New distribution channels, a reform in education, and a change in the way kids spend their time are all reasons why education is transforming and offers a great opportunity for entrepreneurs.
Some of the areas I think offer great opportunity around ed-tech include:
– Interactive learning and the usage of video specifically
– Self study
– Benchmarking tools
Transportation Driving a Lot of Attention
Once a month I encounter another startup claiming to re-invent traditional transportation and unleash car ownership. Most notable subsectors include:
Personally, I’m doubtful about the sustainability of some of these companies for the two following reasons:
– Scalability = high supply and demand – Many of the companies compete with one another over a market that is still somewhat niche. To ‘cross the chasm’ these companies need to provide meaningful supply and demand. Would you use a car sharing service if there are few members around your community? How about cabs? It’s a game of scale and one or two companies will scale over the account of many others.
– Differentiation – Some of these companies differentiate themselves by further focusing on niche markets like luxury cars or rides on specific routes. These differentiators are not necessarily meaningful nor support future scale.
We have already started to see mergers of similar companies, due to scalability issues (HiGear merged with Rent2Buy and CabCorner merged/acquired Hitchsters).
Big Data – Many Opportunities Still Exist
Over $1B in venture capital funding has gone towards big data ventures. A significant portion has gone towards big data analytics. Splunk and Palantir Technologies are probably the most familiar companies, but I suspect we will see more investments directed towards this sector given the mass of data available to industries like healthcare, customer service, sports, etc.

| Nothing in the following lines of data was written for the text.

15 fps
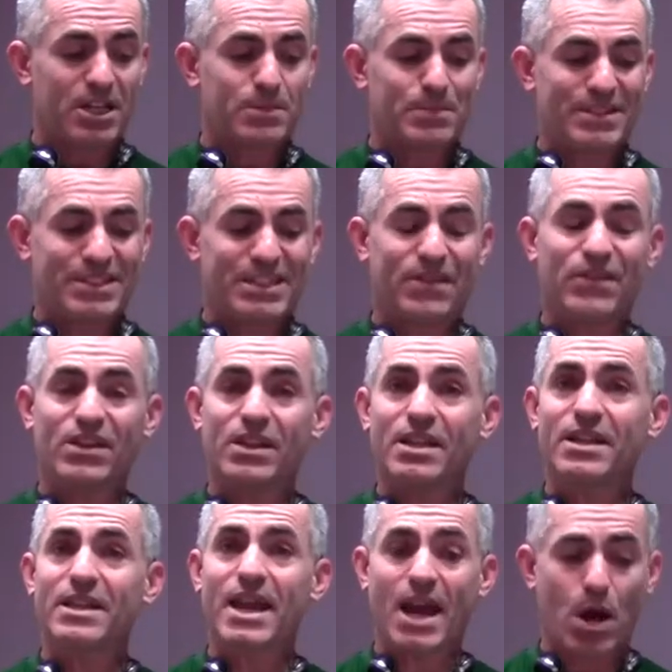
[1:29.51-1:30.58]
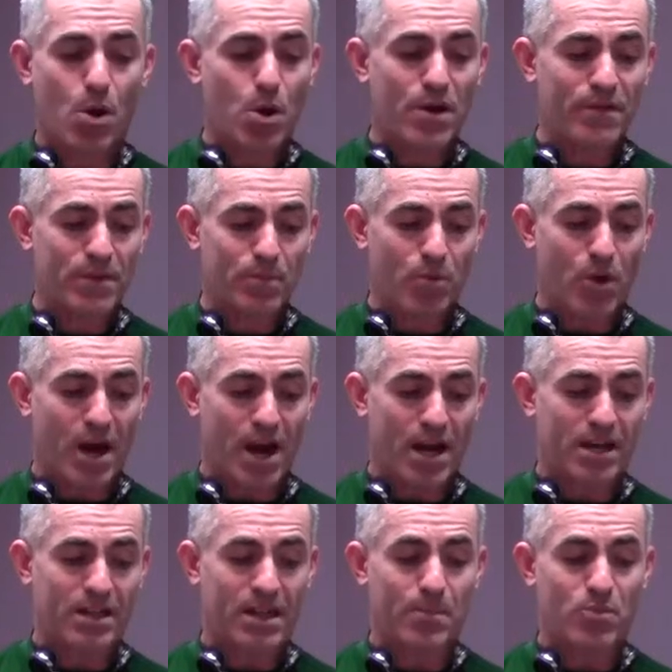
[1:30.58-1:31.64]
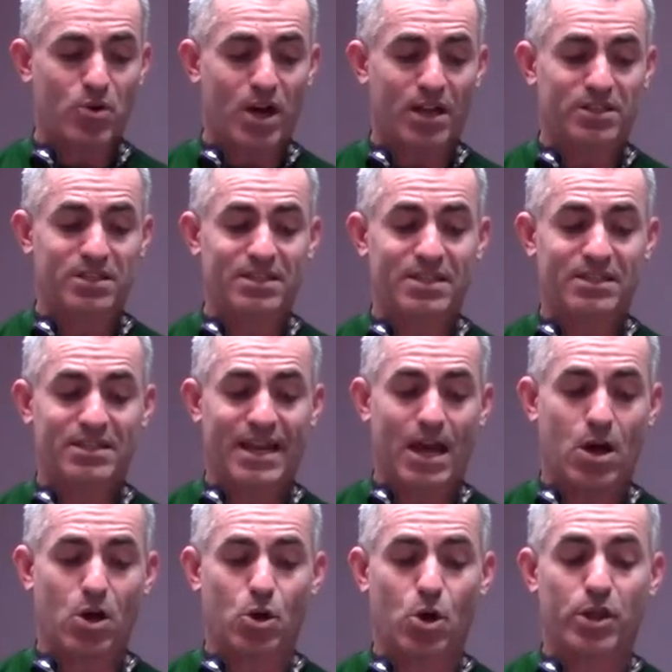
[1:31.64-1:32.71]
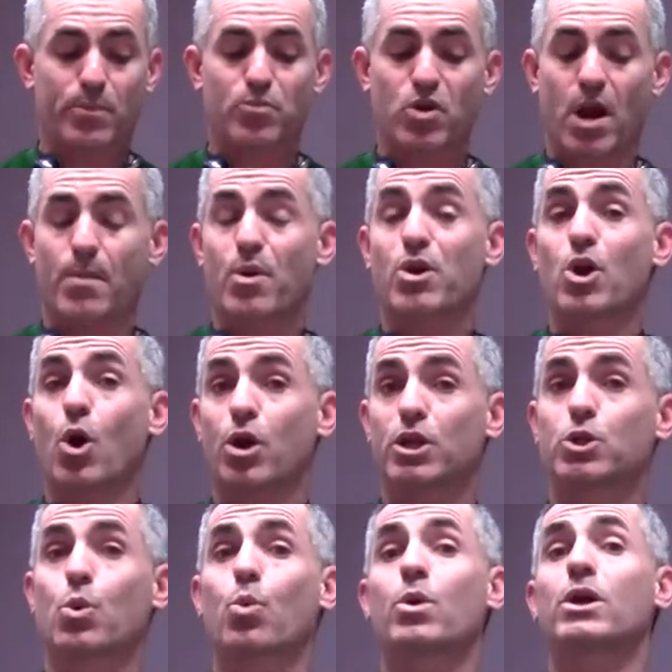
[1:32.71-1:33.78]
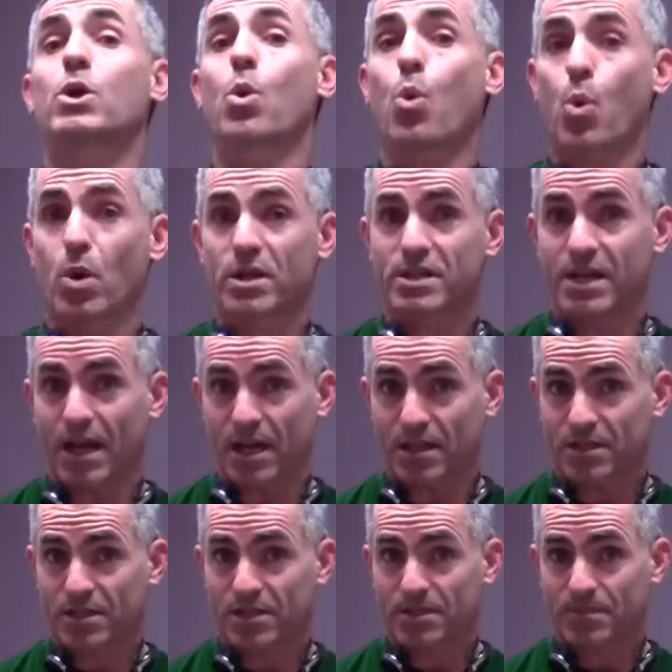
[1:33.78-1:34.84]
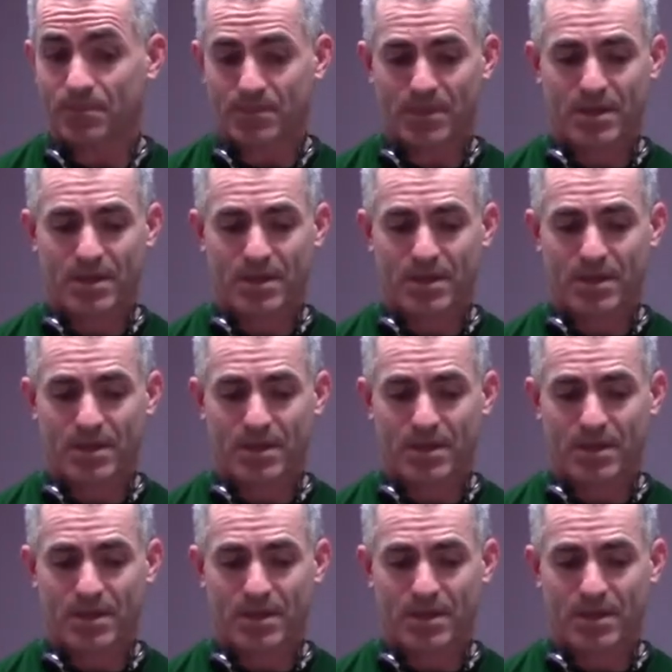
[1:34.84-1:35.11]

specifically in the area of the brain that processes sound called the primary auditory cortex.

Small-Medium Business Still on the Minds of Many Entrepreneurs
In 2011 I came across numerous startups addressing opportunities in the SMB market: From productivity and CRM to marketing and online presence. 2012 was another year where many startups were targeting SMBs with different SaaS and mobile services. Gremln is helping SMB develop, manage, and mine their online presence. Schedulicity, helps SMBs optimize idle times. POSIQ offers CRM for restaurants.

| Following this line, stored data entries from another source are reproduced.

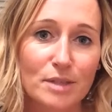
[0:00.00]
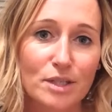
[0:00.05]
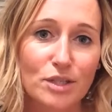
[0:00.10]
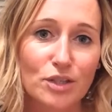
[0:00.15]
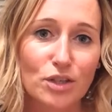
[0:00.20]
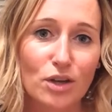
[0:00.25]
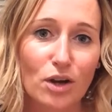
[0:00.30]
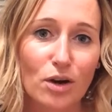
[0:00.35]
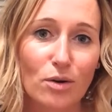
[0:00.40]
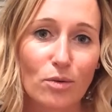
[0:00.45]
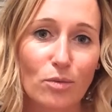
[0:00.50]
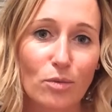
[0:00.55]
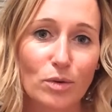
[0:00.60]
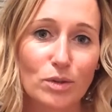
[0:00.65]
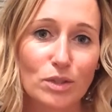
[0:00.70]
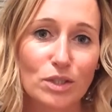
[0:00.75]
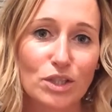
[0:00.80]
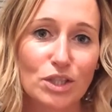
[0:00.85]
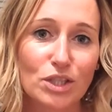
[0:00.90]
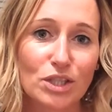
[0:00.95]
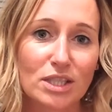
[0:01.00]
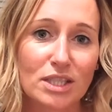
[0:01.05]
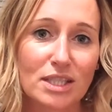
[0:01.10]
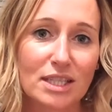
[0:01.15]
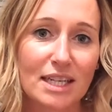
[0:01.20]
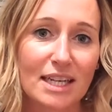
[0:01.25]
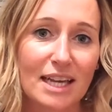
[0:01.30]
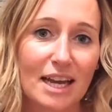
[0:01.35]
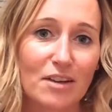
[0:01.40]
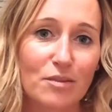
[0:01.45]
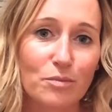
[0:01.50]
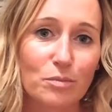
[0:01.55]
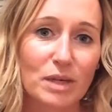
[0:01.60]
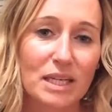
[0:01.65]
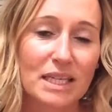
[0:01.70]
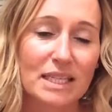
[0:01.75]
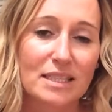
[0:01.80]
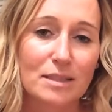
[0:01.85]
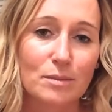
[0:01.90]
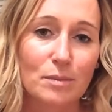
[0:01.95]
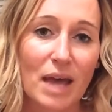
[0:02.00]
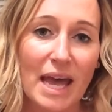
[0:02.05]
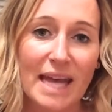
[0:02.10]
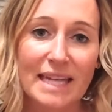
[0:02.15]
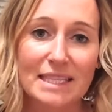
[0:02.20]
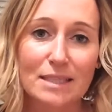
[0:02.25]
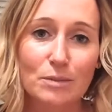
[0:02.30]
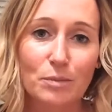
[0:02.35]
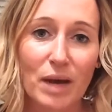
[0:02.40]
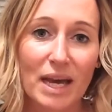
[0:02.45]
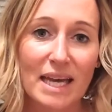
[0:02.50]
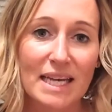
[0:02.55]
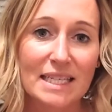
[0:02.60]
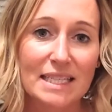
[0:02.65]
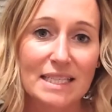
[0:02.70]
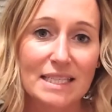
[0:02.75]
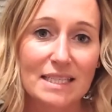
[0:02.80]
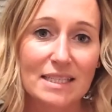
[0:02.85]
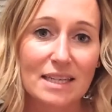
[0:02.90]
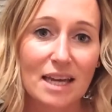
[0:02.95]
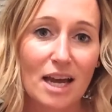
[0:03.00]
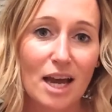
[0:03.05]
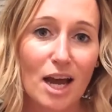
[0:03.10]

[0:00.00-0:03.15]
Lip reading: and so it was just gave me some headspace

The main challenge remains distribution in such a fragmented market.
Cleantech Going South ?
The amount of cleantech activity has been in decline. The number of deals has almost halved to 49 deals since Q2 2011. Total investment was relatively significant ($1.47B), mainly due to follow-on investment in Fisker, Bloom Energy, and SunRun.

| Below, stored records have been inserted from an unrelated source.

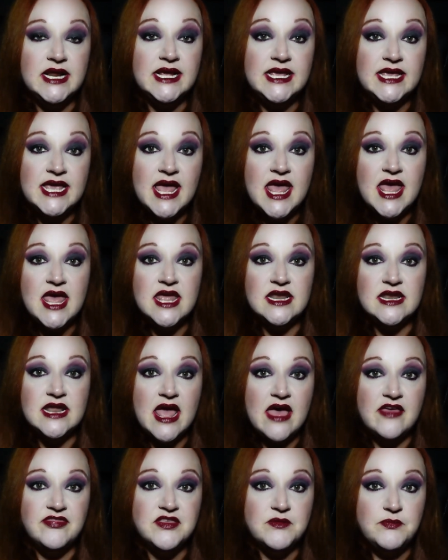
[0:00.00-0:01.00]
again
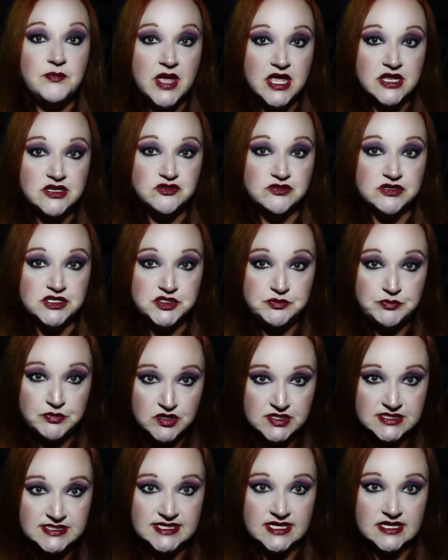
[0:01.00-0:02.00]
at the Pentridge
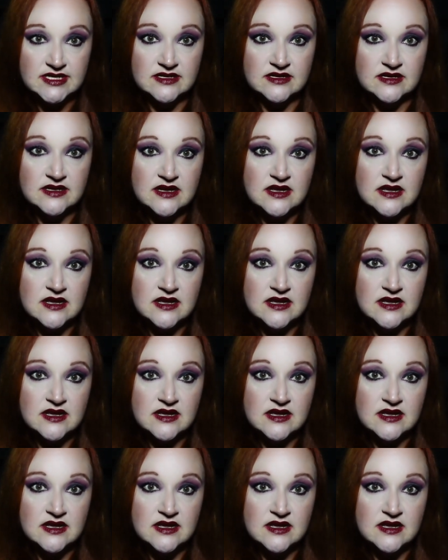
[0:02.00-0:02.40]
prison.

in my view, this trend reflects the question mark around whether cleantech investing really fits the venture capital model, given the timelines.
A Final Word on Corporate VCs
Many corporations are interested in tapping into external innovation, yet in reality CVC activity has been in decline since 2011 in terms of deals and total funding. Q1 ‘12 CVC funding activity has declined to $1.1B (from $1.8 in Q2 ’11). Corporate VCs funding per deal on average is $5.5M more than the average investment done by other VCs.
However, Q2 is showing some potential recovery in terms of CVC activity: 40% increase in the number of deals and almost double (!) the total investment compared to Q1.
Early stage investments made up only 32% of all CVC deals. In contrast, aggregate VC stats show that 48% went to early stage deals.
Significant portion of CVC rounds were in syndication with other VCs.
Finally, corporate venture deals in the internet sector have increased for the third straight quarter and funding is up 37% in Q1 and 42% in Q2 (of total CVC deals). Majority if the investments were directed towards healthcare, online advertising.